WHAT YOU WILL DO.
All records must be quoted exactly. Omit the pictures.
[[ PROVIDED RECORDS open ]]
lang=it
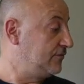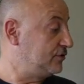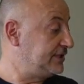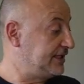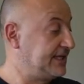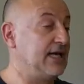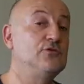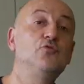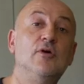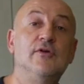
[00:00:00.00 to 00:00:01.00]
Vuol dire che ha
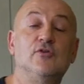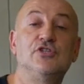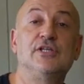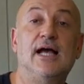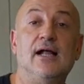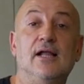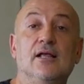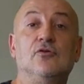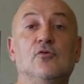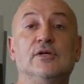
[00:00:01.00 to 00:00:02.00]
due velocità,
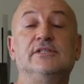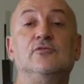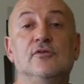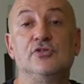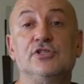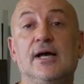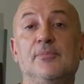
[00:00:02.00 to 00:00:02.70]
con queste due velocità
[[ PROVIDED RECORDS closed ]]
ANSWER BELOW.
lang=it
[00:00:00.00 to 00:00:01.00]
Vuol dire che ha
[00:00:01.00 to 00:00:02.00]
due velocità,
[00:00:02.00 to 00:00:02.70]
con queste due velocità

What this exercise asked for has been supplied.